WHAT YOU WILL DO: Below are several records. Retype exactly those lines running from the one with "[0.00-0.80s]" through the one with "[4:36.94-4:37.24]", end lines included, and no others.

[SOURCE DATA — start]

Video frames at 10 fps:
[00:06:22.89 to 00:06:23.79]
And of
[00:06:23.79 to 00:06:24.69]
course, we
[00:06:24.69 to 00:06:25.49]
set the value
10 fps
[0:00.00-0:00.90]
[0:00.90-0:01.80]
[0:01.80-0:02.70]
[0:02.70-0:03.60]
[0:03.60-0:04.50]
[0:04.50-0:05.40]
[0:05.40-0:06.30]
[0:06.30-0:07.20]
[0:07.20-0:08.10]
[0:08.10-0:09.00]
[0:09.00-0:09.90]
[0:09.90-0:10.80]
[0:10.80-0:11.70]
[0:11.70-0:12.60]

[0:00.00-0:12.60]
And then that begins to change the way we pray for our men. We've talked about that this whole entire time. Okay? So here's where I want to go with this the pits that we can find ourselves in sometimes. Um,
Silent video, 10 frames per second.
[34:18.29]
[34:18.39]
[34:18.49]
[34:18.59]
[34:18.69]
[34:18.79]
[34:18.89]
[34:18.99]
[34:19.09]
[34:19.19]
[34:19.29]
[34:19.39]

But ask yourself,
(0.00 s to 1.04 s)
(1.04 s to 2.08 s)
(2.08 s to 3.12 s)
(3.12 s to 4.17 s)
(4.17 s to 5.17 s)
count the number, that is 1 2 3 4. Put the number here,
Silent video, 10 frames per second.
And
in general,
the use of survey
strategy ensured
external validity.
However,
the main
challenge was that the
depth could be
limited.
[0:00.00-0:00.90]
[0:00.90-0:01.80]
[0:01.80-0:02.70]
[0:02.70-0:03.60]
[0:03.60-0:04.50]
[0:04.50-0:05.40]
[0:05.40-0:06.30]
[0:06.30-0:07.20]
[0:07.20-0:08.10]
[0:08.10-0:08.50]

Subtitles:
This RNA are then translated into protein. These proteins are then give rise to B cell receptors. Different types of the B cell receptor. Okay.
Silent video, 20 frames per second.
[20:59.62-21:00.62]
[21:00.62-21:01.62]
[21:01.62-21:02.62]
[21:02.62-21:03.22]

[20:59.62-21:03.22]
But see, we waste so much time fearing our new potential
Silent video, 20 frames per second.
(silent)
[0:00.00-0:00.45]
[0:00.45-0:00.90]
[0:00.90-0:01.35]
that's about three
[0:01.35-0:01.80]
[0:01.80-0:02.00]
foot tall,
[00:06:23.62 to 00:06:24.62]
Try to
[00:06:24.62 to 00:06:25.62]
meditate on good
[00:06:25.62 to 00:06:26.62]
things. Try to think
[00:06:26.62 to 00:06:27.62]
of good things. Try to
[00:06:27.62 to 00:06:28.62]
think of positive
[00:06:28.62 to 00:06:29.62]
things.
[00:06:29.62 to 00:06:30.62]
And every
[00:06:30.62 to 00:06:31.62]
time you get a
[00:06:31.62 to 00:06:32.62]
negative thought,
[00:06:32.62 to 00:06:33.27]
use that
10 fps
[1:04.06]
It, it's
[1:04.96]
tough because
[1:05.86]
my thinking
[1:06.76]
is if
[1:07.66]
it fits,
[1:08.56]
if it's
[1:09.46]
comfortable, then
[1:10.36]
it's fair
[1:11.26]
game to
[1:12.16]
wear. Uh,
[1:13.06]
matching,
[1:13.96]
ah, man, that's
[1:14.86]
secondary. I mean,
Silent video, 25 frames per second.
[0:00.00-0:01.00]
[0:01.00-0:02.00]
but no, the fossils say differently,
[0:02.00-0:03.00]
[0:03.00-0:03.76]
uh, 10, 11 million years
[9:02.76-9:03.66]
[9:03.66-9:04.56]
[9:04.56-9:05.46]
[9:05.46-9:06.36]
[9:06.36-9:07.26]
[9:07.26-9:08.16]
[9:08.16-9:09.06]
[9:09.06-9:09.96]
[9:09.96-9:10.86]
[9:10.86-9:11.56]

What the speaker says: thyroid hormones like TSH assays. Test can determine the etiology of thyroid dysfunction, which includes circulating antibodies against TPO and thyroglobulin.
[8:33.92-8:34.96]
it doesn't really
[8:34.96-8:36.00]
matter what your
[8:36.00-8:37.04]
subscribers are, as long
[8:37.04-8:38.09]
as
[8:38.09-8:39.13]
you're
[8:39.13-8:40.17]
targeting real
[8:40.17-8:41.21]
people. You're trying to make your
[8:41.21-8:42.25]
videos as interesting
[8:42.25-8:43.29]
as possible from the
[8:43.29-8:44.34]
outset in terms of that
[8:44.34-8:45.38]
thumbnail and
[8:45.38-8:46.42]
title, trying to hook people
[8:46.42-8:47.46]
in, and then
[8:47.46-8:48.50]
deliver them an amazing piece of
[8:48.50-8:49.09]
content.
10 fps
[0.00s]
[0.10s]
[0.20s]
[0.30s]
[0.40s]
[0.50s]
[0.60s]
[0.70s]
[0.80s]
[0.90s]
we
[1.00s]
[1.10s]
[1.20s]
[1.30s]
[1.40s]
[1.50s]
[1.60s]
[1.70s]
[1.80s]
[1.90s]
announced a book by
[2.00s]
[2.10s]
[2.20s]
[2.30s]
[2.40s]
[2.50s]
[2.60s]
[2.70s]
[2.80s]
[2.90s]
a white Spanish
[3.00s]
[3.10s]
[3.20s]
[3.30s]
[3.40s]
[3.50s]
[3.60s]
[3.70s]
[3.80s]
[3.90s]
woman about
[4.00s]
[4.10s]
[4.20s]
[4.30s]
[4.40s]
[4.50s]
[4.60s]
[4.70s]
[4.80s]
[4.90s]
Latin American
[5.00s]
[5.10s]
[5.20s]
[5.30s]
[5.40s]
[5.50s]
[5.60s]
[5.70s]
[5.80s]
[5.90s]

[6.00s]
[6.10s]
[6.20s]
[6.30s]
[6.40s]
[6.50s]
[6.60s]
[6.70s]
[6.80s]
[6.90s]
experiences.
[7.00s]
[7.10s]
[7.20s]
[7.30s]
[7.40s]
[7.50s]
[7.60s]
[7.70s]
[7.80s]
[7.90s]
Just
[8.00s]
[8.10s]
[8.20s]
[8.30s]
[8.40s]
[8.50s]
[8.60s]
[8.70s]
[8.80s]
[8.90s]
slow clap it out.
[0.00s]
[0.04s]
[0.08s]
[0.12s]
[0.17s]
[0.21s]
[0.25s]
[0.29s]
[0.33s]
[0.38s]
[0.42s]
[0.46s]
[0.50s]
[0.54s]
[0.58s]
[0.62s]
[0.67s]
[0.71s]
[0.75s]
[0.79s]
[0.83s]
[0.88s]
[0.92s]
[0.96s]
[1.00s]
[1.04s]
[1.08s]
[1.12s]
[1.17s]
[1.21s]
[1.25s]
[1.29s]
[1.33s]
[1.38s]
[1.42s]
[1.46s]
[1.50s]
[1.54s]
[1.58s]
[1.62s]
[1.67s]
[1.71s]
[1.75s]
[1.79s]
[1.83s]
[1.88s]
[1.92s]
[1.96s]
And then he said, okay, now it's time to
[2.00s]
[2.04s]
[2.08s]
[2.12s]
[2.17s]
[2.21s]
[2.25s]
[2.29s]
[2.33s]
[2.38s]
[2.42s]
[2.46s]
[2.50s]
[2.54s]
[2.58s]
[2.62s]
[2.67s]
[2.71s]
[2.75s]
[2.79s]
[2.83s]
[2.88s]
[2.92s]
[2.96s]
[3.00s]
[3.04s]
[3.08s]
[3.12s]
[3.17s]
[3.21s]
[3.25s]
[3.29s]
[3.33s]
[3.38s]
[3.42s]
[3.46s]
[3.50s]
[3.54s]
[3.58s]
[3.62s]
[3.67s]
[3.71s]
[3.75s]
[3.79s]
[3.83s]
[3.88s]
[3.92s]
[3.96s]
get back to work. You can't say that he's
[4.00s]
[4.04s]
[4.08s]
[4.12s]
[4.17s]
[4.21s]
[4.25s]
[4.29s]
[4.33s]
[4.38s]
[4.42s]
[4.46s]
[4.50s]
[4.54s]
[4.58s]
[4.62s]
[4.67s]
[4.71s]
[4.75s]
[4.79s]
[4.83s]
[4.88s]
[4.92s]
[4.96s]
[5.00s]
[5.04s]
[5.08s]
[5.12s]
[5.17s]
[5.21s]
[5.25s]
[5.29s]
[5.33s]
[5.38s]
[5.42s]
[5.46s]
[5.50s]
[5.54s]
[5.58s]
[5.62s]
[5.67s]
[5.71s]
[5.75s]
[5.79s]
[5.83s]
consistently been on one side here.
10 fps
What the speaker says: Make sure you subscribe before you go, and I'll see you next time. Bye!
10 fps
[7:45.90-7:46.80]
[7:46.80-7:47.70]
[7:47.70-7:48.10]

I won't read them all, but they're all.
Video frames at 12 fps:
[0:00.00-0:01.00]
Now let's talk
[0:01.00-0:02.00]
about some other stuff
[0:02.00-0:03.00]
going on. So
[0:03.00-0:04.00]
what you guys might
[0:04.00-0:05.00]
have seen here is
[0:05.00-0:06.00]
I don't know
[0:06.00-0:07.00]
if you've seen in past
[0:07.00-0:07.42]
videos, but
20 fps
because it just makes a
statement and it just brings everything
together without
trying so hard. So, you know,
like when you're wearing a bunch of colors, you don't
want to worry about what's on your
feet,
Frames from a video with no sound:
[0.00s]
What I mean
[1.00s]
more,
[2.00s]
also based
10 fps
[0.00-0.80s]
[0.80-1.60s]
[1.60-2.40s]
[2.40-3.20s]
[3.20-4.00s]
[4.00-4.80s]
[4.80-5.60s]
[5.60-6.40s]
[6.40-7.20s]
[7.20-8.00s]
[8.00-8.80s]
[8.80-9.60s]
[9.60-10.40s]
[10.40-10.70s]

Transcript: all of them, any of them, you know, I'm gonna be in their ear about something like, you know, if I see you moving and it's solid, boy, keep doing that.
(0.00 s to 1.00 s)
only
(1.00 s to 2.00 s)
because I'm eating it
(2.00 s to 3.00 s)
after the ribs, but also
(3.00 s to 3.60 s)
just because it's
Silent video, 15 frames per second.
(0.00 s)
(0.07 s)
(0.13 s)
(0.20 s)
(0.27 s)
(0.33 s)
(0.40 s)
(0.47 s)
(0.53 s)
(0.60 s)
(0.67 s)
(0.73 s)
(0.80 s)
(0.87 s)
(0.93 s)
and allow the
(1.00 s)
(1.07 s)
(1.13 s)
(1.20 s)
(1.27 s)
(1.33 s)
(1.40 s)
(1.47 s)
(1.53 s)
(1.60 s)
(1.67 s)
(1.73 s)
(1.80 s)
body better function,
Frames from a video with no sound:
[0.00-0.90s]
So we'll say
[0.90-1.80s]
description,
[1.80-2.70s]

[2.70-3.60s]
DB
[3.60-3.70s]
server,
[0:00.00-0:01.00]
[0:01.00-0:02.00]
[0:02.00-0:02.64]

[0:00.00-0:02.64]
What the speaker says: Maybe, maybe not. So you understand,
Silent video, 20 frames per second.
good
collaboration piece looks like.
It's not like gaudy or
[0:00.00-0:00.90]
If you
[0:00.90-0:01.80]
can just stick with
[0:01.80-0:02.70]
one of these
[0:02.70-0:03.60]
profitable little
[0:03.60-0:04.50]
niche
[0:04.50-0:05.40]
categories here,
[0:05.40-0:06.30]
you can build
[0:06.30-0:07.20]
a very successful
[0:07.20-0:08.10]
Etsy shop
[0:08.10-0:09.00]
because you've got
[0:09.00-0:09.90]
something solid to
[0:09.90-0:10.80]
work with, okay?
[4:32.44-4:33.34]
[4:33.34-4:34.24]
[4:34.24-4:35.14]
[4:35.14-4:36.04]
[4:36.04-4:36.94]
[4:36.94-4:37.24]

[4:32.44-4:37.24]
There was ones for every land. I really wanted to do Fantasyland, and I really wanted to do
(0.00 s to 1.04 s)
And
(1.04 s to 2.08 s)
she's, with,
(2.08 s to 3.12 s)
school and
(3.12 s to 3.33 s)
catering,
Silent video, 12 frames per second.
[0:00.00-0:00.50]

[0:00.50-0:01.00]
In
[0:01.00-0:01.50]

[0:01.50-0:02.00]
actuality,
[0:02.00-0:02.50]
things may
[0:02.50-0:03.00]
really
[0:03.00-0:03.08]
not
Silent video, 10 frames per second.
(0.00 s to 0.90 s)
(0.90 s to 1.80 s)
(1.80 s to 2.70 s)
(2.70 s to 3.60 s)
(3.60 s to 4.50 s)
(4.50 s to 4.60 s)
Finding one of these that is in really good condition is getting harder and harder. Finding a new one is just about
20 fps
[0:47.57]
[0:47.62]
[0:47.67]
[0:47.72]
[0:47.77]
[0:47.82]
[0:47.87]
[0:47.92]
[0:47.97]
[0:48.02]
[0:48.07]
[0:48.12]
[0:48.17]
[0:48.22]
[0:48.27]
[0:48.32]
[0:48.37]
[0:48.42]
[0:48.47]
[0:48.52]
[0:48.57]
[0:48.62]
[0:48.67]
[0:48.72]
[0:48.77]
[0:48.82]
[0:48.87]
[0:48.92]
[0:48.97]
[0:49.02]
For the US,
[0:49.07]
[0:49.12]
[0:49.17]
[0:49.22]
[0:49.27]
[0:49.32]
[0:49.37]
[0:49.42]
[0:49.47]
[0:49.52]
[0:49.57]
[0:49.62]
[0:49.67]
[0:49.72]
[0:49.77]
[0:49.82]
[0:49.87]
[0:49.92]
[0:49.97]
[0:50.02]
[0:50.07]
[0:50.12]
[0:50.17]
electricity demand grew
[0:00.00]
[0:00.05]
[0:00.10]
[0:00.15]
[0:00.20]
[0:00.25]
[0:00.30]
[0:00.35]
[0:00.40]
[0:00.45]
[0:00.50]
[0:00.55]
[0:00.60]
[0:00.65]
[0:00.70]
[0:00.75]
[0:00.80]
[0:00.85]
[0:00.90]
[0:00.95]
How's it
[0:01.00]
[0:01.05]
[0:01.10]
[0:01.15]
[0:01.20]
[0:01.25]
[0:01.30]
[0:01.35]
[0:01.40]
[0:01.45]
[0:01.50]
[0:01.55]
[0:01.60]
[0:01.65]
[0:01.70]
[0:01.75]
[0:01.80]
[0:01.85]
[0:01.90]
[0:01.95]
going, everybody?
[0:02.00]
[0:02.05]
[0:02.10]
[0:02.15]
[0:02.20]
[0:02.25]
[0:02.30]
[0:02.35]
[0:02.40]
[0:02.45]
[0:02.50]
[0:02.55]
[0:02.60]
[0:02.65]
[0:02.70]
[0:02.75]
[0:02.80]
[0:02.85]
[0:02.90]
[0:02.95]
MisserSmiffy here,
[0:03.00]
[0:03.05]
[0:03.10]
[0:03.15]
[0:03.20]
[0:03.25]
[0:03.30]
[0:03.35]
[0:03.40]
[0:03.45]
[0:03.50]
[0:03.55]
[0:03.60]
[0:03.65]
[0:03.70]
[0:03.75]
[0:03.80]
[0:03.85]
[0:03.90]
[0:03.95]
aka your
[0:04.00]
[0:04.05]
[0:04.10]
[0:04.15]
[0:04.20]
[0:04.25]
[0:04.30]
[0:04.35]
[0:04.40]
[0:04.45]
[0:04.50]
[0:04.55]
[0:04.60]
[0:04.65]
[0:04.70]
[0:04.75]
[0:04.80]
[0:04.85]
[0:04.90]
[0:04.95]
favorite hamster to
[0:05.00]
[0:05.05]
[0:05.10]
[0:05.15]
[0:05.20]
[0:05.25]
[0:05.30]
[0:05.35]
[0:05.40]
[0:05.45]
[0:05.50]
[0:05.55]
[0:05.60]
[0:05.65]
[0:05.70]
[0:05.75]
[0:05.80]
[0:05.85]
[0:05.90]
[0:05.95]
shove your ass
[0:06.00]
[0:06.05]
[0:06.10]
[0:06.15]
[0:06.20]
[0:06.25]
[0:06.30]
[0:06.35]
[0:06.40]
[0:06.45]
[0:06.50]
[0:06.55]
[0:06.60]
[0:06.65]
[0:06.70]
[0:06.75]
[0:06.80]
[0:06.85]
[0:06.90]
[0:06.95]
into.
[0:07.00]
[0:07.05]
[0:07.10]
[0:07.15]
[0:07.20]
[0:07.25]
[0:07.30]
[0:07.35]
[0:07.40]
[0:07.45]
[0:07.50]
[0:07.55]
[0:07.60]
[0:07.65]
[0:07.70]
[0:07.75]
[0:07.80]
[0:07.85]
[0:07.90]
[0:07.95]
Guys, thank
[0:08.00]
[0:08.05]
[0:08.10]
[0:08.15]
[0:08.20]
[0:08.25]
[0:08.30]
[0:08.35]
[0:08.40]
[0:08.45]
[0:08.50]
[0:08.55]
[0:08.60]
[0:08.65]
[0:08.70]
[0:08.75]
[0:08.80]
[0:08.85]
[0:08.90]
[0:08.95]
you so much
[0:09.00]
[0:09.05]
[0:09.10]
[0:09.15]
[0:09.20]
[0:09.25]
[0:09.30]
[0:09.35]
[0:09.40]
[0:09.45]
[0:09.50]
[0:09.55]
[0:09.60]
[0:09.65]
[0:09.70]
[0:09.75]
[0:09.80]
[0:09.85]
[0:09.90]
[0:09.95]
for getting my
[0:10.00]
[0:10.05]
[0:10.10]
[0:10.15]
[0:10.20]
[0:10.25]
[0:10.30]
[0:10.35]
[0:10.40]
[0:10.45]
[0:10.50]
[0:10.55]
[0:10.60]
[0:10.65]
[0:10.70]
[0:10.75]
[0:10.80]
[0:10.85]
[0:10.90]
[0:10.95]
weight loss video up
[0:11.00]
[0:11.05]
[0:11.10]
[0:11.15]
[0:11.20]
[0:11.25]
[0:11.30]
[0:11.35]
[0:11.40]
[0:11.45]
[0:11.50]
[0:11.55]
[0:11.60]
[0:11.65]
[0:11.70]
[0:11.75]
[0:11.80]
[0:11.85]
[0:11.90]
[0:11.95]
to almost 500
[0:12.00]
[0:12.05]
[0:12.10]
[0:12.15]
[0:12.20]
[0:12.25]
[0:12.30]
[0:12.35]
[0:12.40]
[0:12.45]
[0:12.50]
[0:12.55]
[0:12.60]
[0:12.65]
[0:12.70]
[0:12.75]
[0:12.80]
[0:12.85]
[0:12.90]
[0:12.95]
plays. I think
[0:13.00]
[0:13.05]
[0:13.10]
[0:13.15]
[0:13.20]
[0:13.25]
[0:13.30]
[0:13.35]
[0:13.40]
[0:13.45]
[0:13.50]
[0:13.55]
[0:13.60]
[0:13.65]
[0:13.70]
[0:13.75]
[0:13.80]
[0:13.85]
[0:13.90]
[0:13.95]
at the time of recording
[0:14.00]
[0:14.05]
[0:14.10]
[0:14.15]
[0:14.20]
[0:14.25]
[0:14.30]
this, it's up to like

[SOURCE DATA — finish]

SOLVED EXERCISE:
[0.00-0.80s]
[0.80-1.60s]
[1.60-2.40s]
[2.40-3.20s]
[3.20-4.00s]
[4.00-4.80s]
[4.80-5.60s]
[5.60-6.40s]
[6.40-7.20s]
[7.20-8.00s]
[8.00-8.80s]
[8.80-9.60s]
[9.60-10.40s]
[10.40-10.70s]

Transcript: all of them, any of them, you know, I'm gonna be in their ear about something like, you know, if I see you moving and it's solid, boy, keep doing that.
(0.00 s to 1.00 s)
only
(1.00 s to 2.00 s)
because I'm eating it
(2.00 s to 3.00 s)
after the ribs, but also
(3.00 s to 3.60 s)
just because it's
Silent video, 15 frames per second.
(0.00 s)
(0.07 s)
(0.13 s)
(0.20 s)
(0.27 s)
(0.33 s)
(0.40 s)
(0.47 s)
(0.53 s)
(0.60 s)
(0.67 s)
(0.73 s)
(0.80 s)
(0.87 s)
(0.93 s)
and allow the
(1.00 s)
(1.07 s)
(1.13 s)
(1.20 s)
(1.27 s)
(1.33 s)
(1.40 s)
(1.47 s)
(1.53 s)
(1.60 s)
(1.67 s)
(1.73 s)
(1.80 s)
body better function,
Frames from a video with no sound:
[0.00-0.90s]
So we'll say
[0.90-1.80s]
description,
[1.80-2.70s]

[2.70-3.60s]
DB
[3.60-3.70s]
server,
[0:00.00-0:01.00]
[0:01.00-0:02.00]
[0:02.00-0:02.64]

[0:00.00-0:02.64]
What the speaker says: Maybe, maybe not. So you understand,
Silent video, 20 frames per second.
good
collaboration piece looks like.
It's not like gaudy or
[0:00.00-0:00.90]
If you
[0:00.90-0:01.80]
can just stick with
[0:01.80-0:02.70]
one of these
[0:02.70-0:03.60]
profitable little
[0:03.60-0:04.50]
niche
[0:04.50-0:05.40]
categories here,
[0:05.40-0:06.30]
you can build
[0:06.30-0:07.20]
a very successful
[0:07.20-0:08.10]
Etsy shop
[0:08.10-0:09.00]
because you've got
[0:09.00-0:09.90]
something solid to
[0:09.90-0:10.80]
work with, okay?
[4:32.44-4:33.34]
[4:33.34-4:34.24]
[4:34.24-4:35.14]
[4:35.14-4:36.04]
[4:36.04-4:36.94]
[4:36.94-4:37.24]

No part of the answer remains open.